Data Mining Techniques for Analysing Employment Data
Anatoli Nachev

Dr. Anatoli Nachev, Lecturer, NUI, Galway, Ireland.
Manuscript received on November 25, 2019. | Revised Manuscript received on December 08, 2019. | Manuscript published on December 30, 2019. | PP: 555-566 | Volume-9 Issue-2, December, 2019. | Retrieval Number: B3311129219/2019©BEIESP | DOI: 10.35940/ijeat.B3311.129219
Open Access | Ethics and Policies | Cite | Mendeley
© The Authors. Blue Eyes Intelligence Engineering and Sciences Publication (BEIESP). This is an open access article under the CC BY-NC-ND license (http://creativecommons.org/licenses/by-nc-nd/4.0/)

Abstract: This paper proposes a methodology that uses a large-scale employment dataset in order to explore which factors affect employment and how.
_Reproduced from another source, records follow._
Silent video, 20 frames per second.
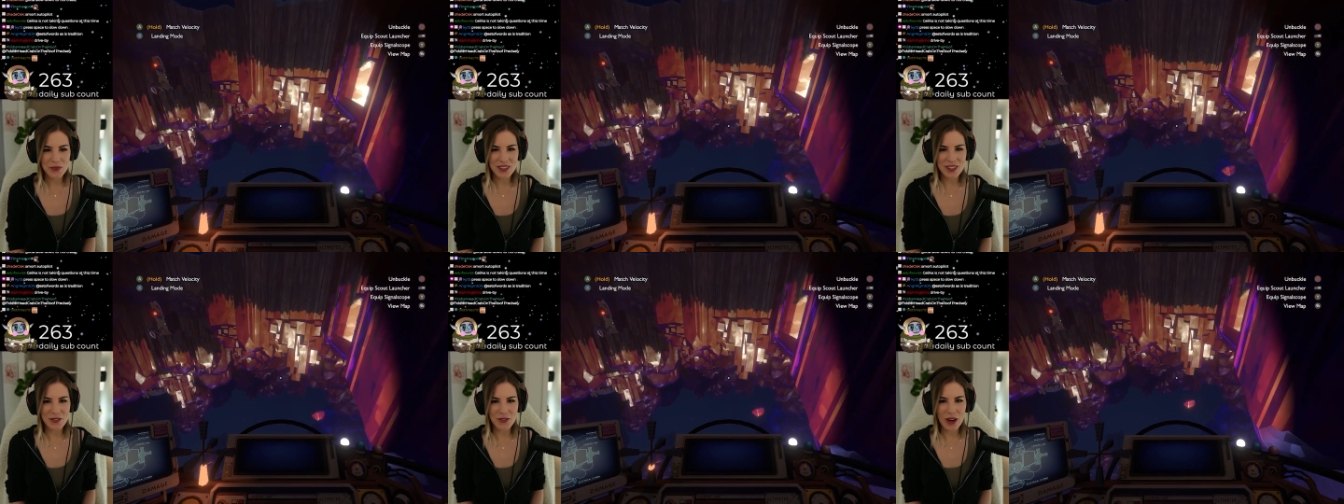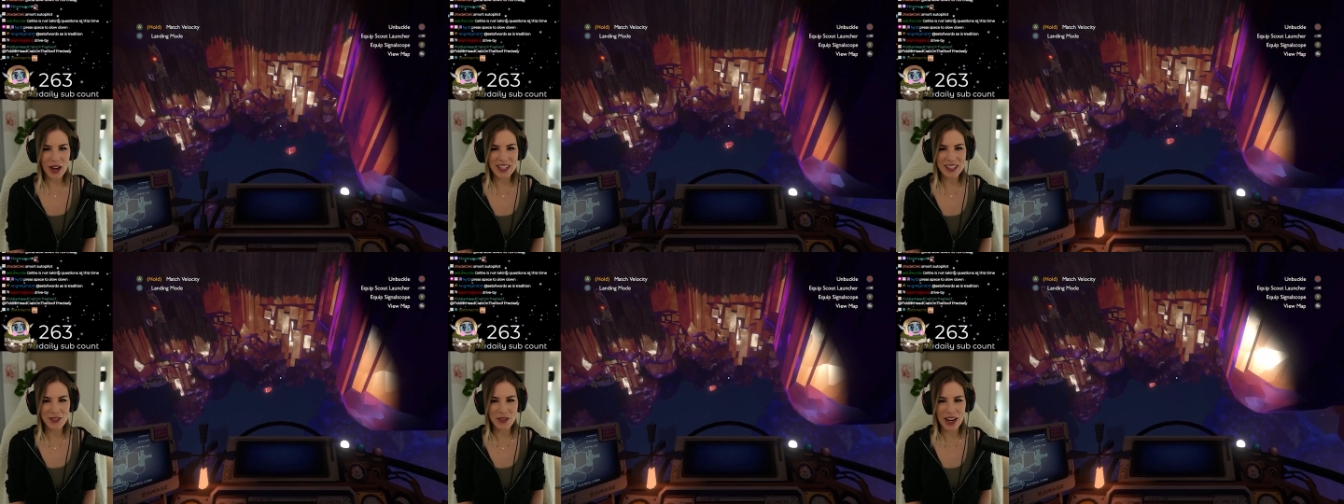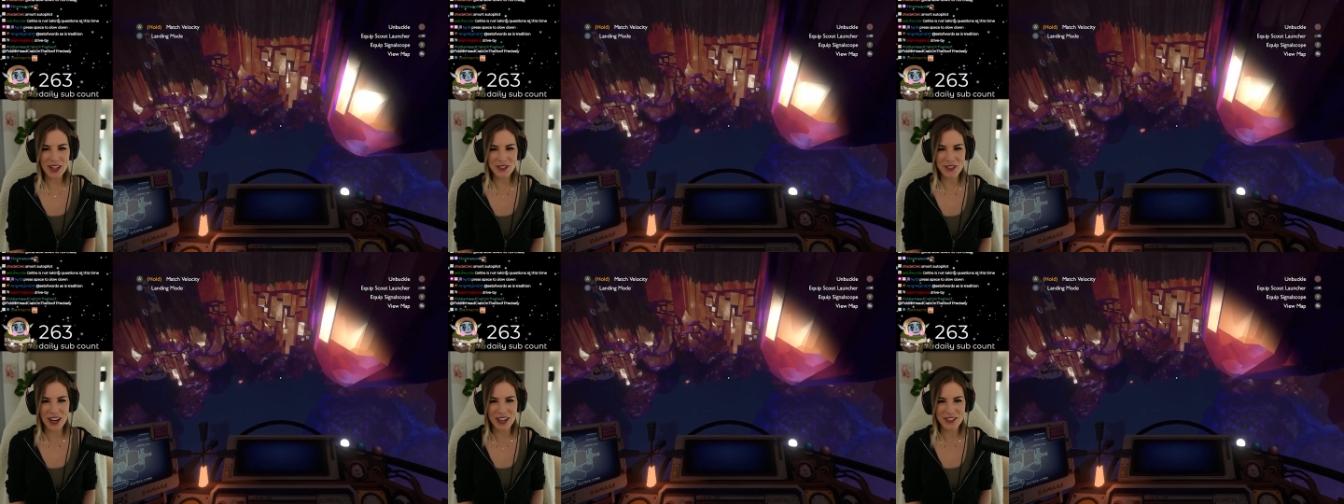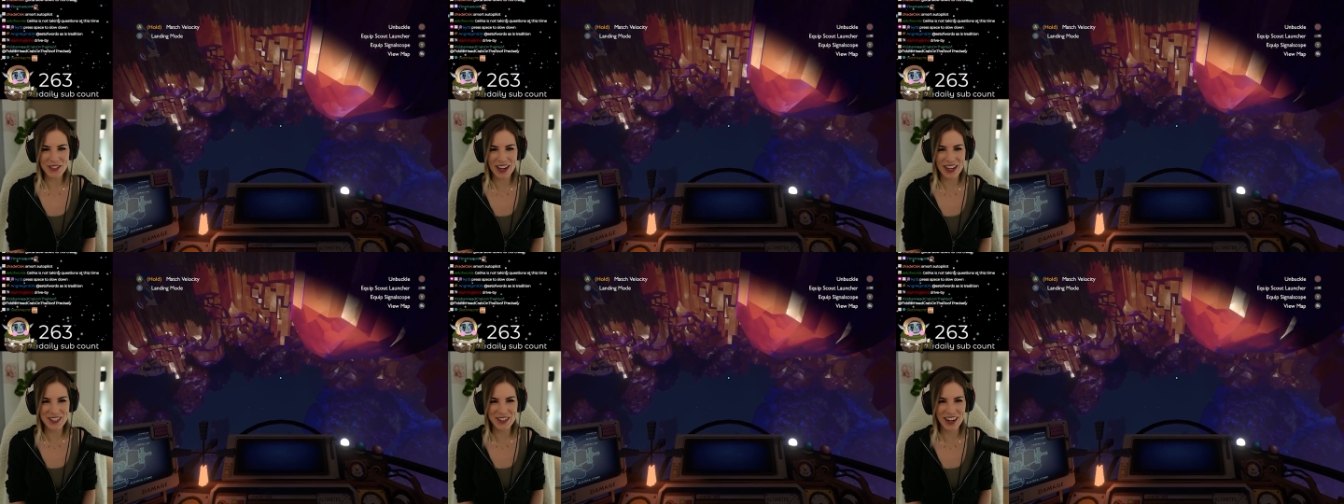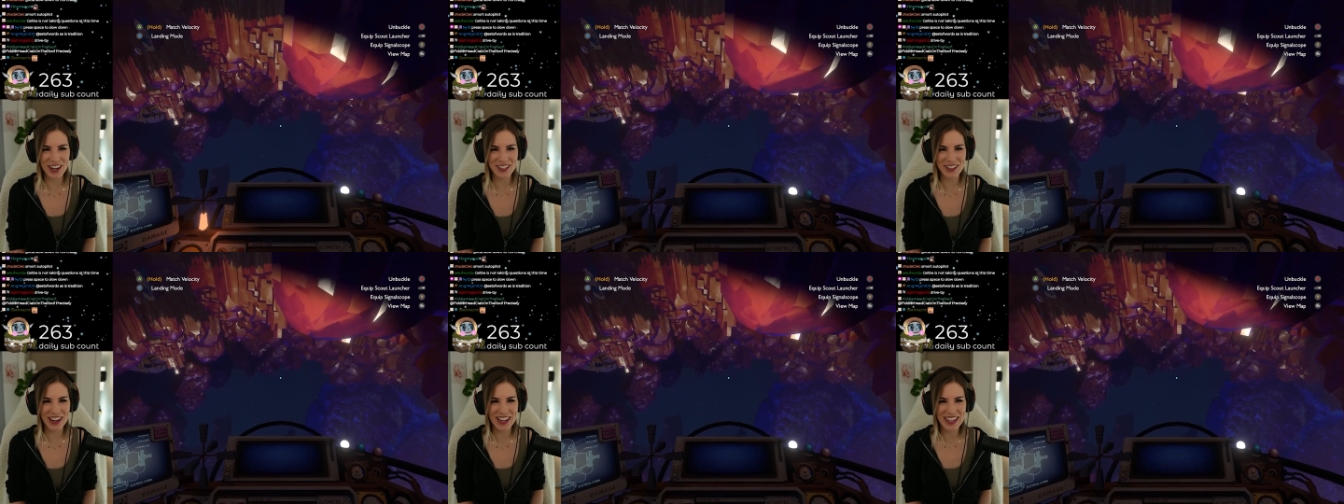wait, wait, wait, wait,
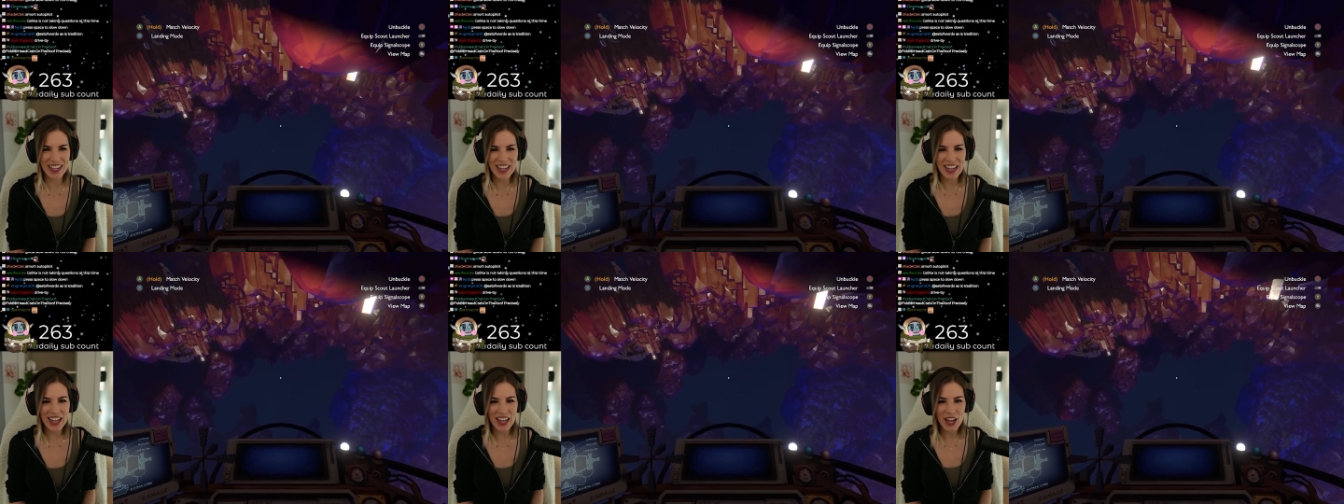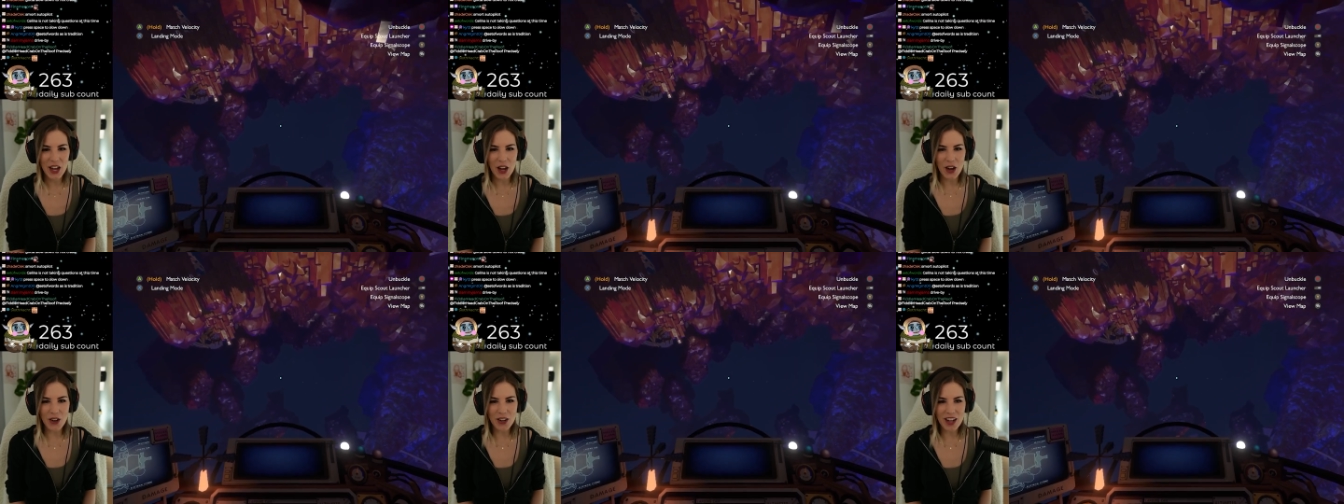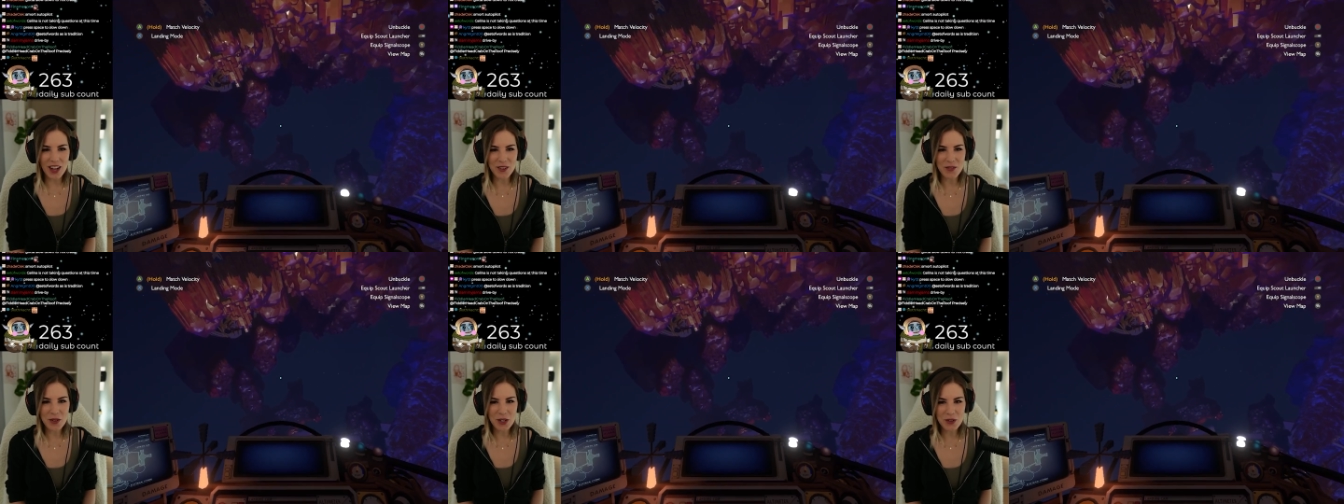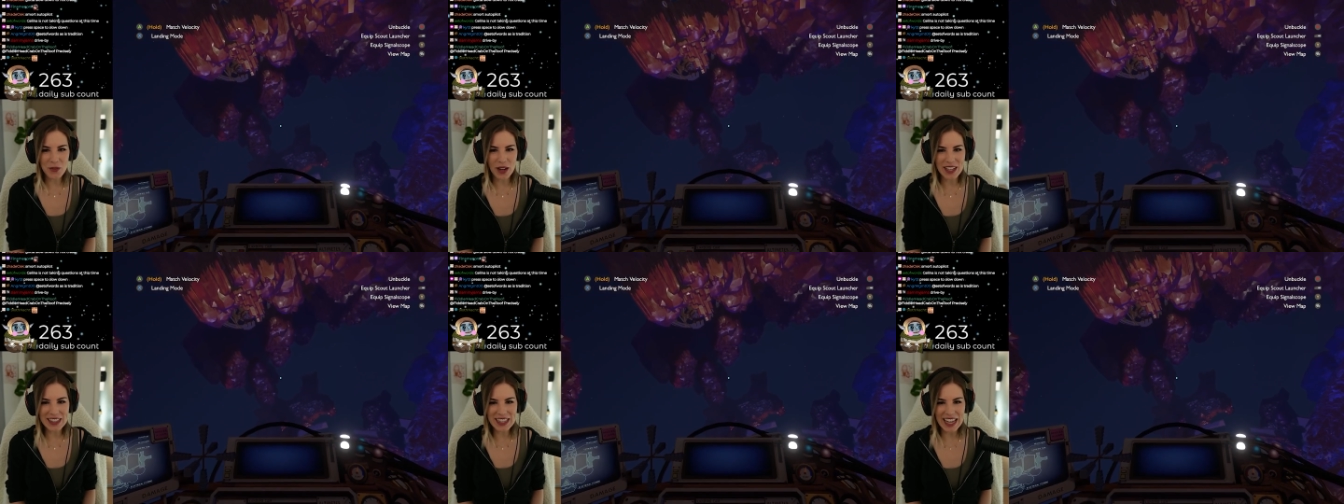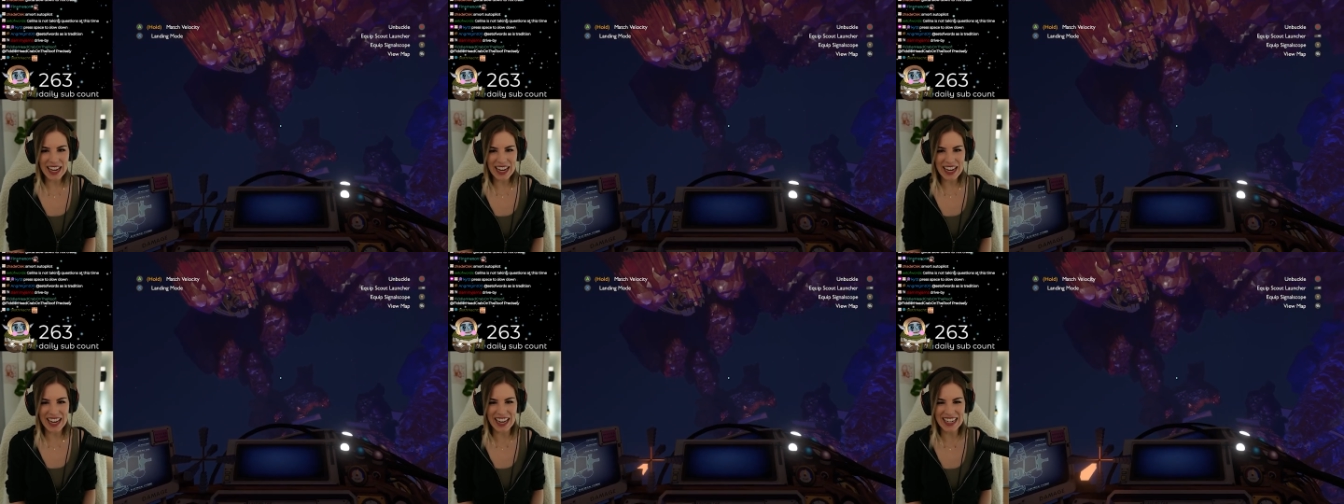wait, wait. Oh god, where did
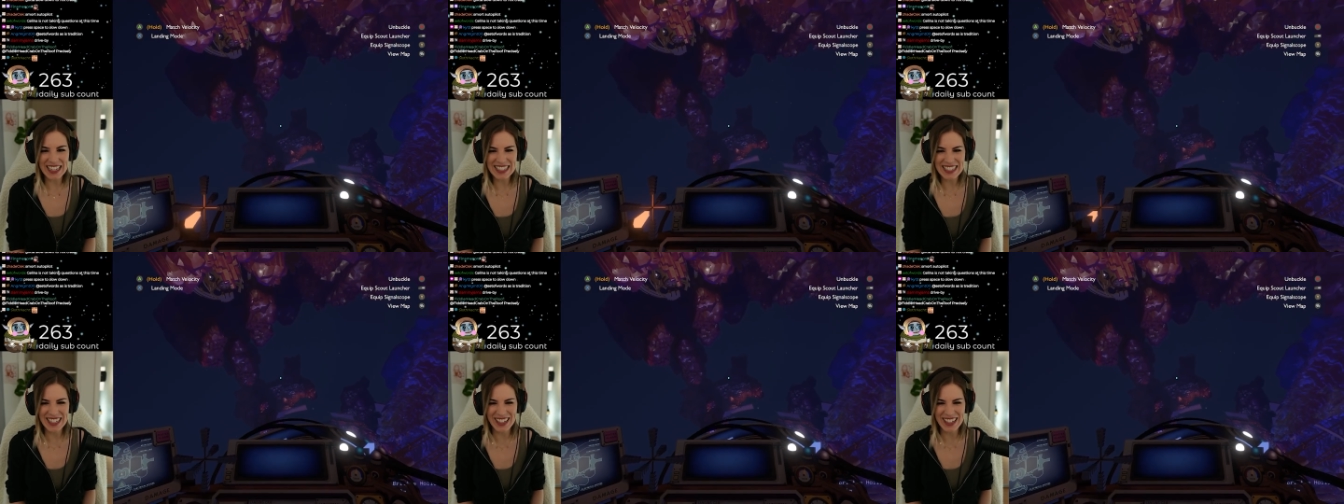I land?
The proposed methodology is a combination of predictive modelling, variable significance analysis, and VEC analysis. Modelling is based on logistic regression, linear discriminant analysis, neural network, classification tree, and support vector machine. Following the CRISP-DM standard process model, we train binary classifiers optimising their hyper-parameters and measure their performance by prediction accuracy, ROC analysis, and AUC. Using sensitivity analysis, we rank the variable significance in order to identify and measure factors of employment. Using VEC analysis, we further explore how values of those factors affect employment. Findings show that best performing models are neural networks and support vector machines with preference to the latter for quality of VEC. Experiments also suggest that education and age are primary contributors for correct classification with specific value distribution, discussed in the paper. All results were validated using a rigorous testing procedure that involves training, validation, and test data partitions and a combination of multiple runs along with three-fold cross-validation. This study addresses some gaps in previous research publications, which lack quantification of the conclusions made.
Keywords: Classification, data mining, employment data,machine learning.